Rencana Pengelolaan Taman Nasional (RPTN) V-196
Kayan Mentarang Periode 2001-2025 (Buku II)
Yang dapat dilakukan pada lima tahun pertama adalah membuat daftar prioritas batas buatan yang ditandai serta memilih jenis tanda yang cocok. Pada batas buatan yang berdekatan dengan areal penebangan, diperlukan kunjungan ke kantor dan penjelasan mengenai batas. Petugas taman nasional dan HPH dapat berjalan di sepanjang batas, membuat pembatasan sementara dengan memberi tanda menggunakan pita berwarna cerah pada batang pohon atau tumbuhan.
Ketika batas ditandai, masyarakat setempat diperlukan partisipasinya semaksimal mungkin. Proyek GTZ “Social Forestry” di Kalimantan Timur dan institusi lainnya tengah mengembangkan metode-metode penandaan batas untuk digunakan oleh perusahaan penebangan dan masyarakat setempat.
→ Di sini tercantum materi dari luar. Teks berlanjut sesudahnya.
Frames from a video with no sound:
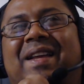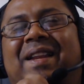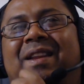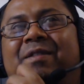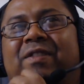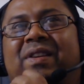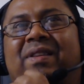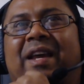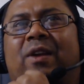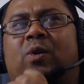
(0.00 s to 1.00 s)
live in
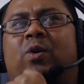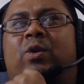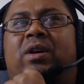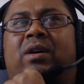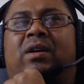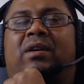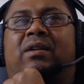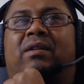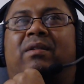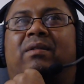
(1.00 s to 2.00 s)
their own.
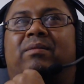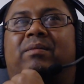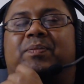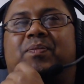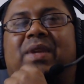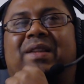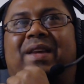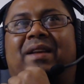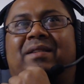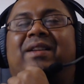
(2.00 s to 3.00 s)

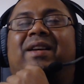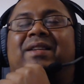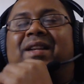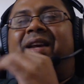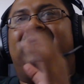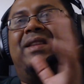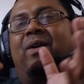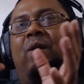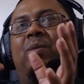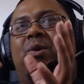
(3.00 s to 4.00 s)
It's like they
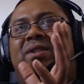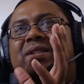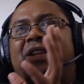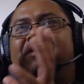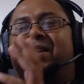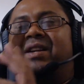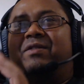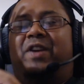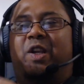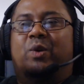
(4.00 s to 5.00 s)
almost live in a
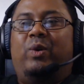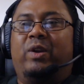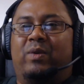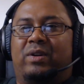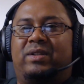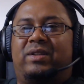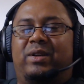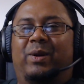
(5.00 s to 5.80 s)
different universe.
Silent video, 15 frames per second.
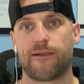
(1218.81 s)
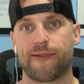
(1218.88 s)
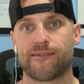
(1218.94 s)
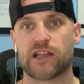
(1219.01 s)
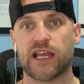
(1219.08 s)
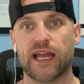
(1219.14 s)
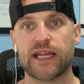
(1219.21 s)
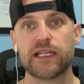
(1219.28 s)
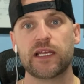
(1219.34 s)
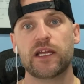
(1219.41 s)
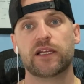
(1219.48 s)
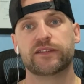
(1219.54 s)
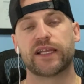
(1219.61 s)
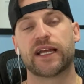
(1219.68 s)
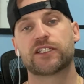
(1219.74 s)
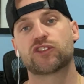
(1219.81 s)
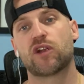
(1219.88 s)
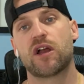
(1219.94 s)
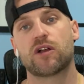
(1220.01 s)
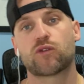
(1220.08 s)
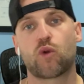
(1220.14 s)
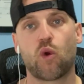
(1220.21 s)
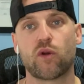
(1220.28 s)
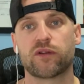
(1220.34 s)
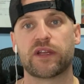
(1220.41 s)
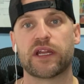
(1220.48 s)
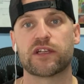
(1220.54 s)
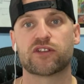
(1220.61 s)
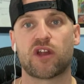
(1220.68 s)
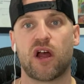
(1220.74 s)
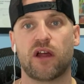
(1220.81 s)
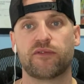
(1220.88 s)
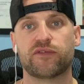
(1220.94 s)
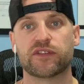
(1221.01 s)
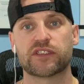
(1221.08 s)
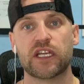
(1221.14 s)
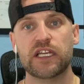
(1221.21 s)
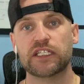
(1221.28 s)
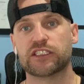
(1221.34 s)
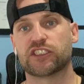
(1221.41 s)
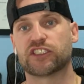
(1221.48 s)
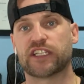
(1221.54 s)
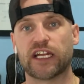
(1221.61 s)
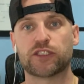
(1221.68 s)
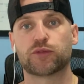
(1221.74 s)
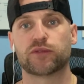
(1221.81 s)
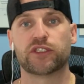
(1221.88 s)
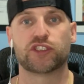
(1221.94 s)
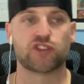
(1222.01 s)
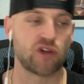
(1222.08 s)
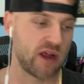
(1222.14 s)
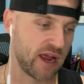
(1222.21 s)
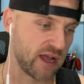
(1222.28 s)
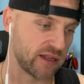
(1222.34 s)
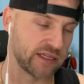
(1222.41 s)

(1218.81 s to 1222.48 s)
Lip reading: Okay? That trial coordinator's office scheduled the trial,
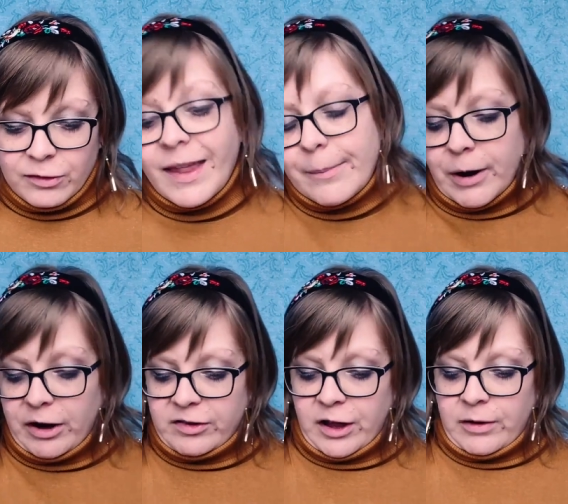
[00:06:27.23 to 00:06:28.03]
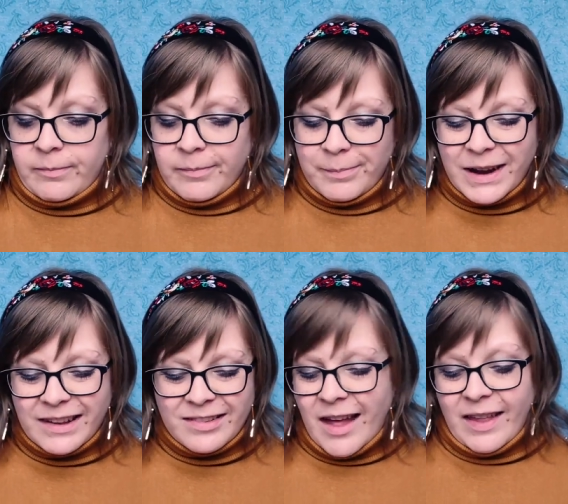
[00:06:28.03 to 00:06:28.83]
So that part is good. But
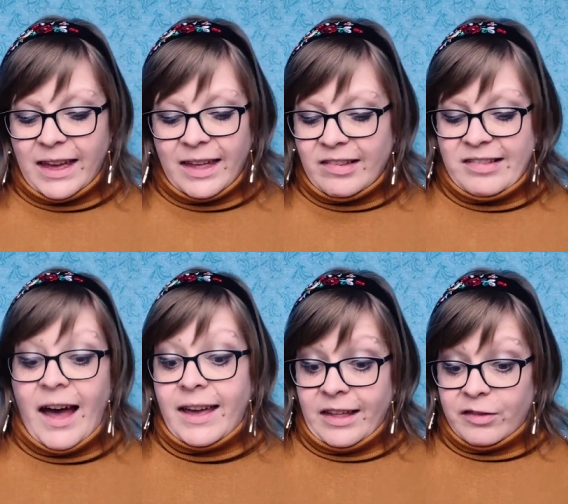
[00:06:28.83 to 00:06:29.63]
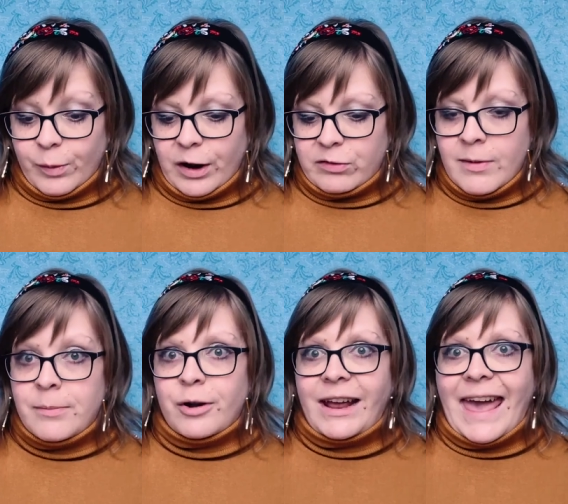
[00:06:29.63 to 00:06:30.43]
it's not like in science, where it's
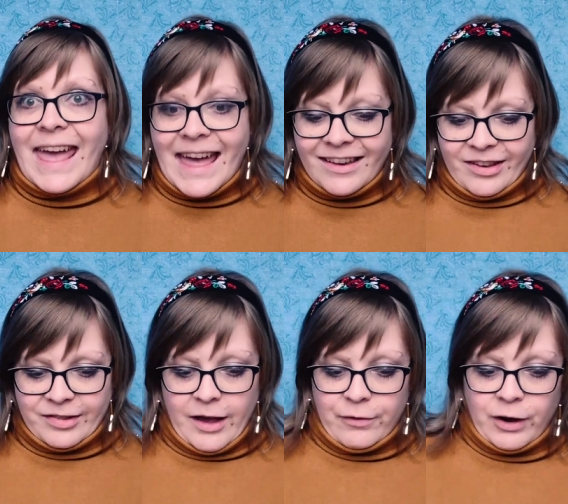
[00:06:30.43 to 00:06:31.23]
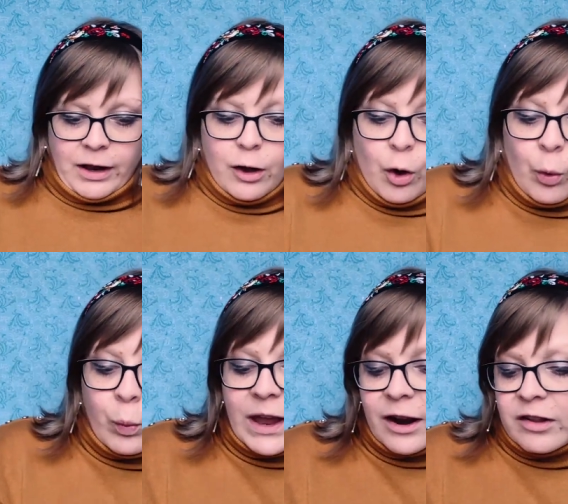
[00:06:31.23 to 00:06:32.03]
remembering and discovering
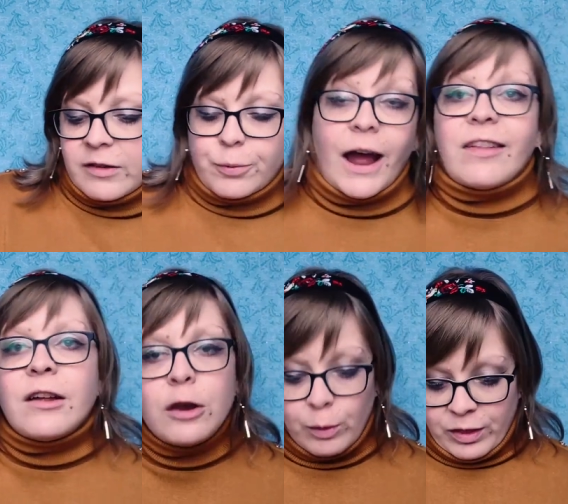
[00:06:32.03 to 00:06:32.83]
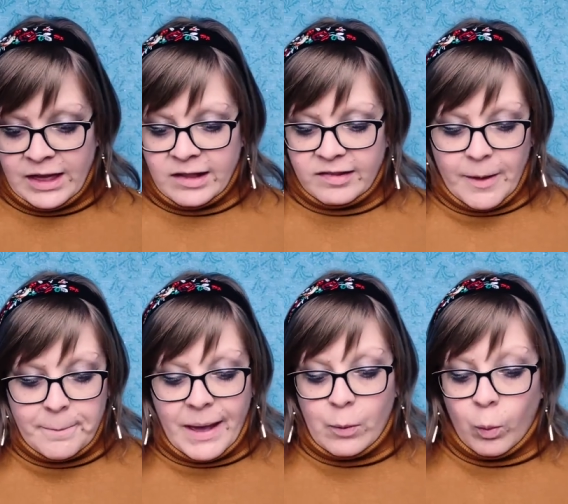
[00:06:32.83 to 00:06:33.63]
weird and surprising new things
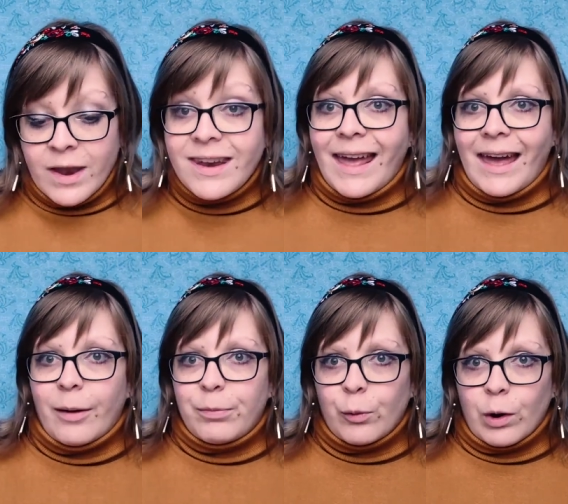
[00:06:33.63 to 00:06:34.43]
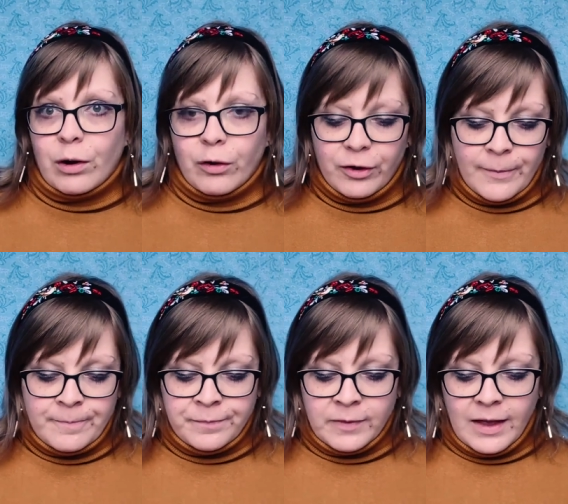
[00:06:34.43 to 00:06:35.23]
that might one day help the world.
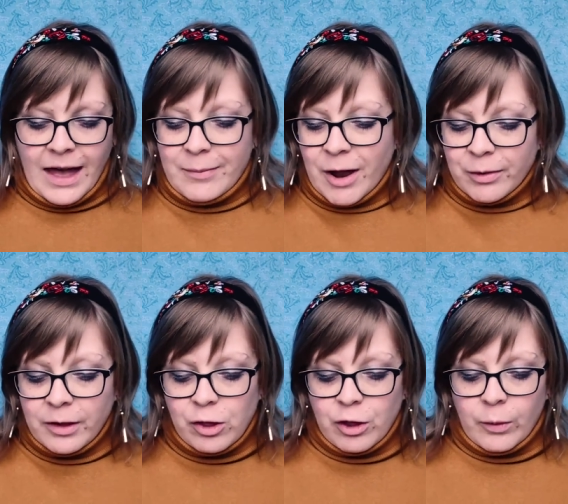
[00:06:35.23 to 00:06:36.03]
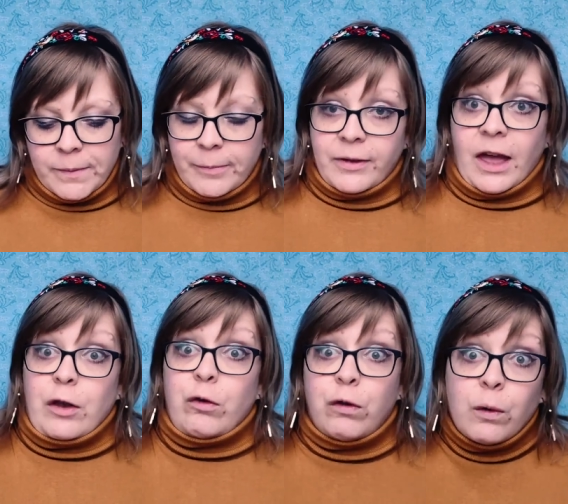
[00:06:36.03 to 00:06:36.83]
I'm not really sure what people
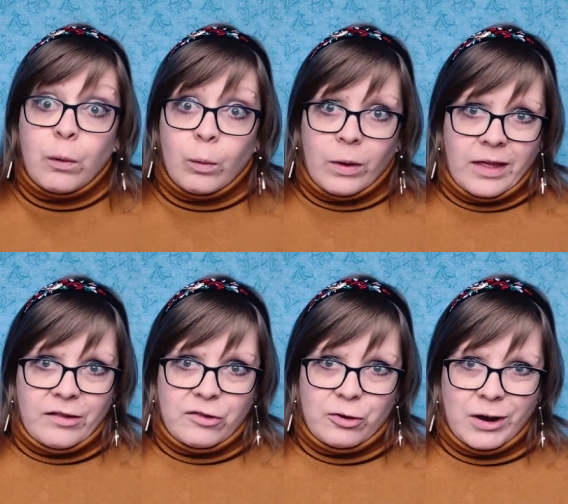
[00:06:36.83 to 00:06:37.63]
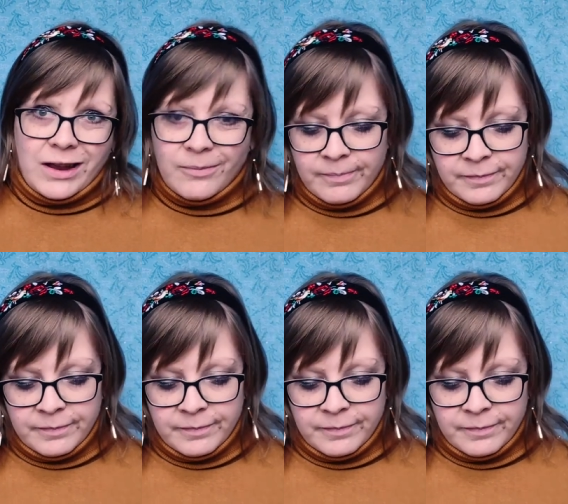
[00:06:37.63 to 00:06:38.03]
can do with history.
Metode seperti ini dapat diterapkan pada taman nasional.
Jika tumbuhan digunakan, misalnya, masyarakat lokal dapat dikontrak untuk menanam benih dan penanamannya. Karena kegiatan yang dapat meningkatkan ekonomi berkembang cukup lambat karena letak lokasi dari taman nasional yang jauh dan terpencil, kontrak semacam ini merupakan cara yang penting untuk menggunakan uang sehingga bermanfaat bagi masyarakat. Tumbuhan yang digunakan sebagai tanda batas sebaiknya jenis lokal dan, jika memungkinkan, yang umum digunakan oleh masyarakat untuk menandai batas.
Ada masalah mengenai batas yang perlu segera diselesaikan. Menurut peta resmi tahun 1996 SK Taman Nasional Kayan Mentarang, seluruh bagian sungai Tubu ke arah hulu dari muara Sungai Menabur sampai bagian hulu Sungai Kalun, terletak di dalam kawasan taman nasional. Menurut peta Tata Ruang, daerah tersebut terletak di luar TNKM. Di samping itu, peta SK Taman Nasional Kayan Mentarang menunjukkan lebih banyak bagian Sungai Menabur yang terletak dalam kawasan TNKM jika dibandingkan dengan peta Tata Ruang dan peta INTAG tahun 1992, yang telah digunakan untuk menentukan batas usaha HPH pada daerah tersebut. Perbedaan seperti ini harus segera diselesaikan.